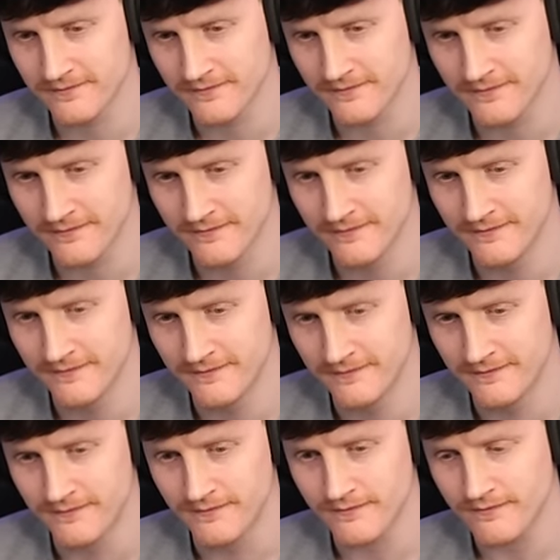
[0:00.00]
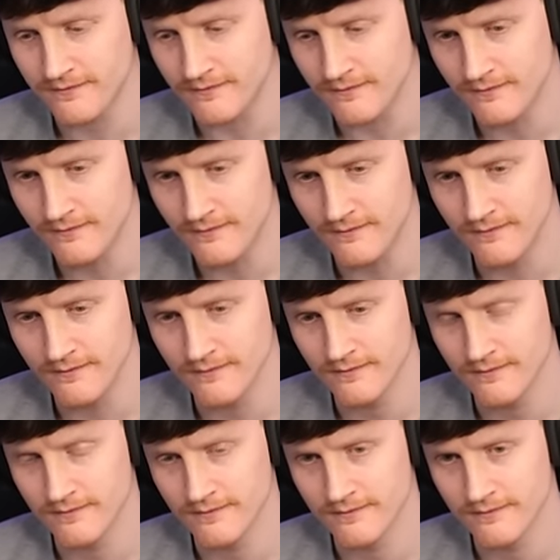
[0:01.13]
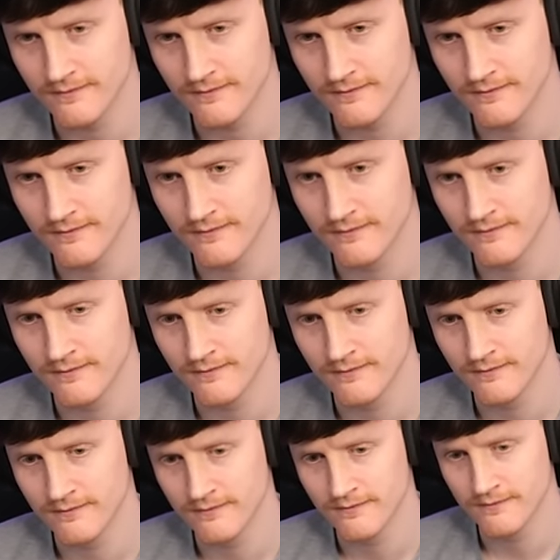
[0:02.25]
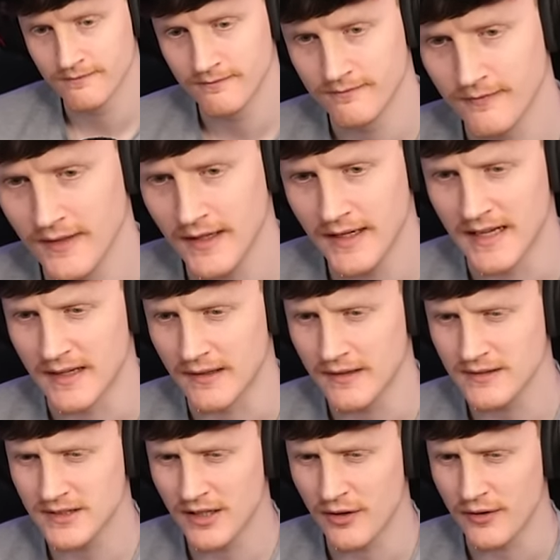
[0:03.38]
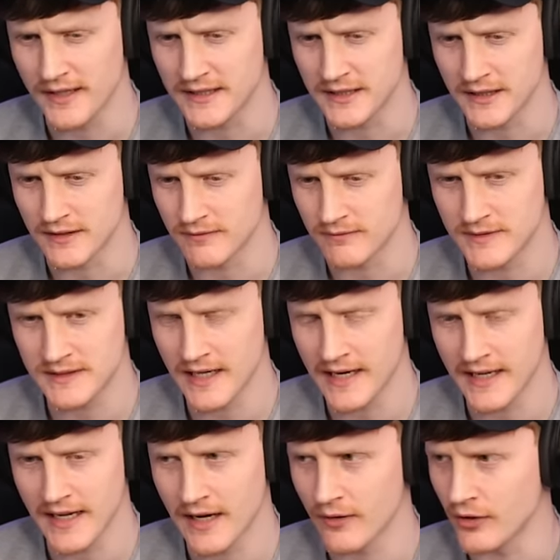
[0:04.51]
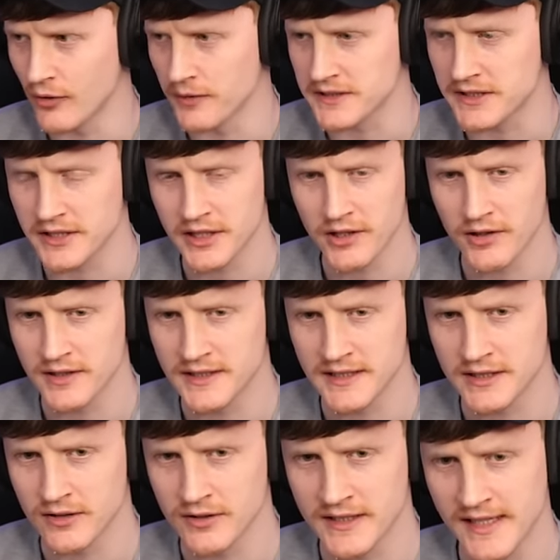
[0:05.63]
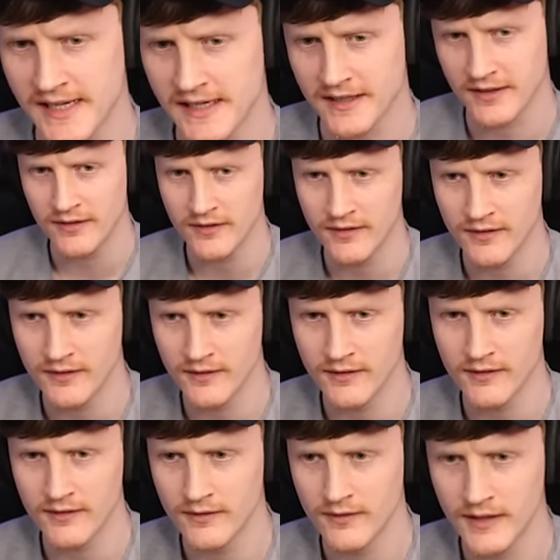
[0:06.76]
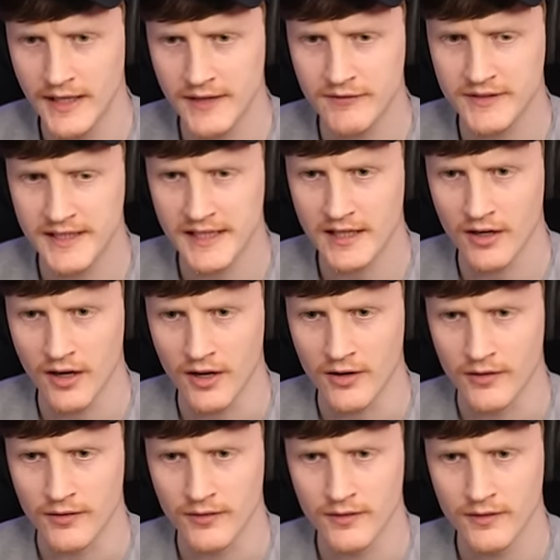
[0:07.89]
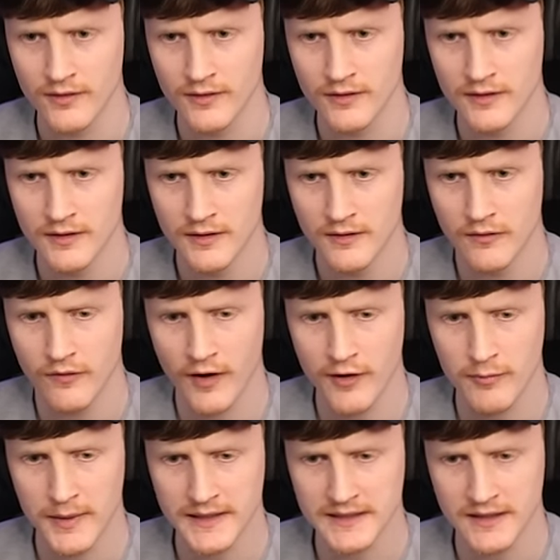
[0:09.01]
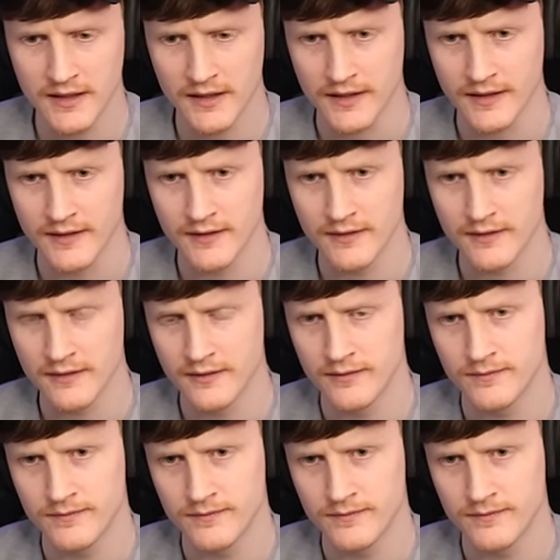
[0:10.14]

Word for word: Listen, I'm, I'm going to go backstage and get a replacement bolt. I'll be back. Yeah, there's no need to take out your insecurities on Dick. Oh, shit. Leave Is Dick alone. Uh, Five uh, past nine. Hey,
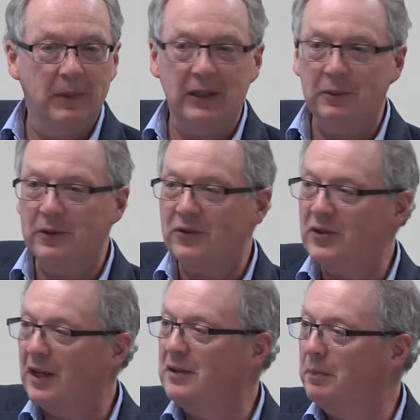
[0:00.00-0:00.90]
but he was
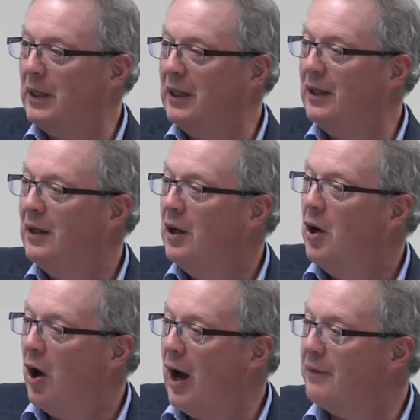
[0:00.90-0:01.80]
said to be
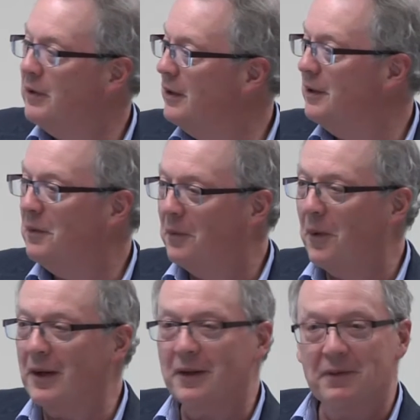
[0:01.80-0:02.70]
often
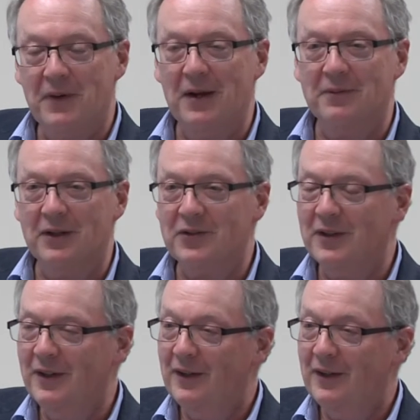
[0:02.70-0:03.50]
one of their favorites.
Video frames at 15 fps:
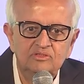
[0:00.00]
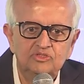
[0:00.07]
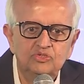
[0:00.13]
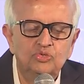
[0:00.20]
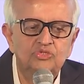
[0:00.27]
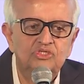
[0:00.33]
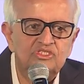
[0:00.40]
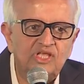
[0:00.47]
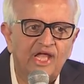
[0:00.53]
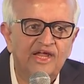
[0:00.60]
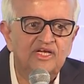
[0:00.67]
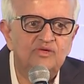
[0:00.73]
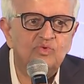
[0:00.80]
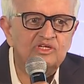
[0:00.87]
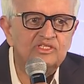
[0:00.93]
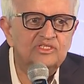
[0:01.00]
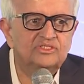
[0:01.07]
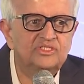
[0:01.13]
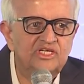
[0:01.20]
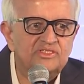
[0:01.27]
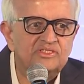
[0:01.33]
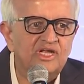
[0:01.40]
You decide what the
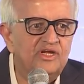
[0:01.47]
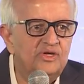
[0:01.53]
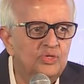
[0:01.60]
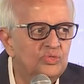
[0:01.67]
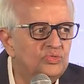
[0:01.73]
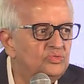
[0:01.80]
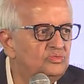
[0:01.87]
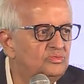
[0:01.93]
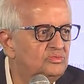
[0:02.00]
states can do.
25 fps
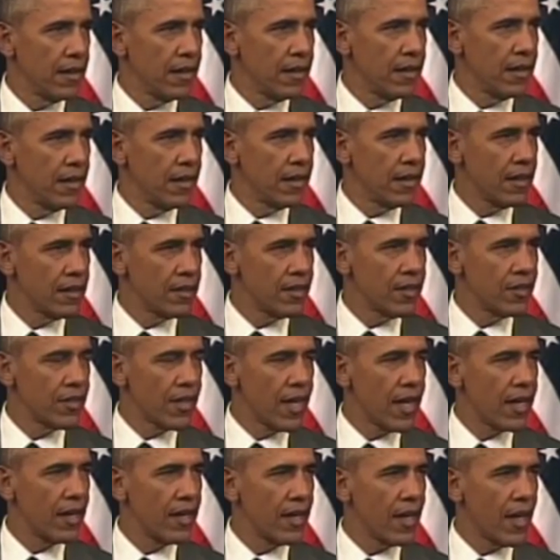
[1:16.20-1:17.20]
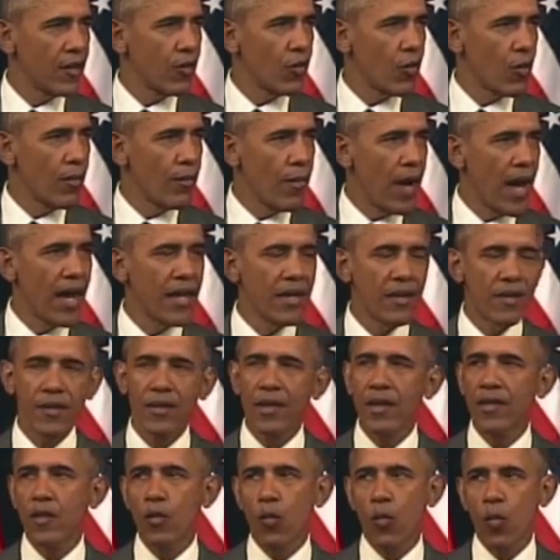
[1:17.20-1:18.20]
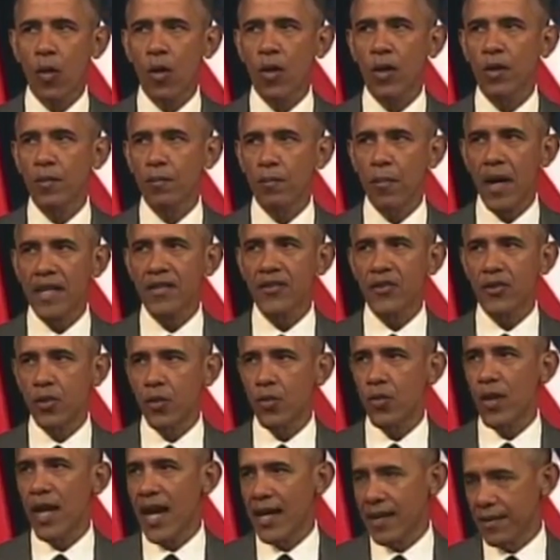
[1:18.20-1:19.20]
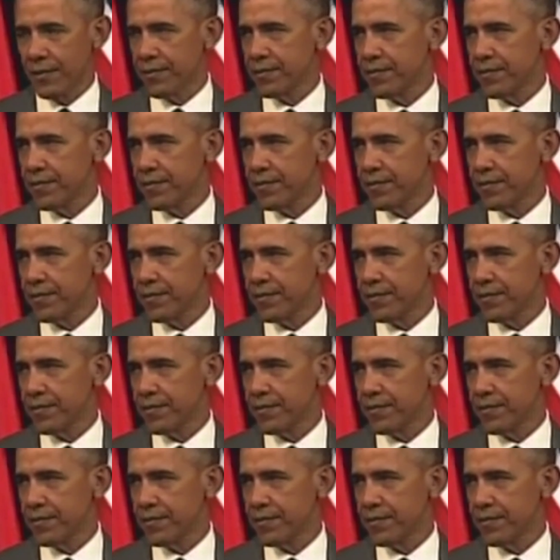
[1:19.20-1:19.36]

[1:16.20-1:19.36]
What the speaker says: And this is yet another reminder that the world must unite.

Instructions for the task: Pictures are to be dropped, and every record is to be copied exactly.

Response to the task:
[0:00.00]
[0:01.13]
[0:02.25]
[0:03.38]
[0:04.51]
[0:05.63]
[0:06.76]
[0:07.89]
[0:09.01]
[0:10.14]

Word for word: Listen, I'm, I'm going to go backstage and get a replacement bolt. I'll be back. Yeah, there's no need to take out your insecurities on Dick. Oh, shit. Leave Is Dick alone. Uh, Five uh, past nine. Hey,
[0:00.00-0:00.90]
but he was
[0:00.90-0:01.80]
said to be
[0:01.80-0:02.70]
often
[0:02.70-0:03.50]
one of their favorites.
Video frames at 15 fps:
[0:00.00]
[0:00.07]
[0:00.13]
[0:00.20]
[0:00.27]
[0:00.33]
[0:00.40]
[0:00.47]
[0:00.53]
[0:00.60]
[0:00.67]
[0:00.73]
[0:00.80]
[0:00.87]
[0:00.93]
[0:01.00]
[0:01.07]
[0:01.13]
[0:01.20]
[0:01.27]
[0:01.33]
[0:01.40]
You decide what the
[0:01.47]
[0:01.53]
[0:01.60]
[0:01.67]
[0:01.73]
[0:01.80]
[0:01.87]
[0:01.93]
[0:02.00]
states can do.
25 fps
[1:16.20-1:17.20]
[1:17.20-1:18.20]
[1:18.20-1:19.20]
[1:19.20-1:19.36]

[1:16.20-1:19.36]
What the speaker says: And this is yet another reminder that the world must unite.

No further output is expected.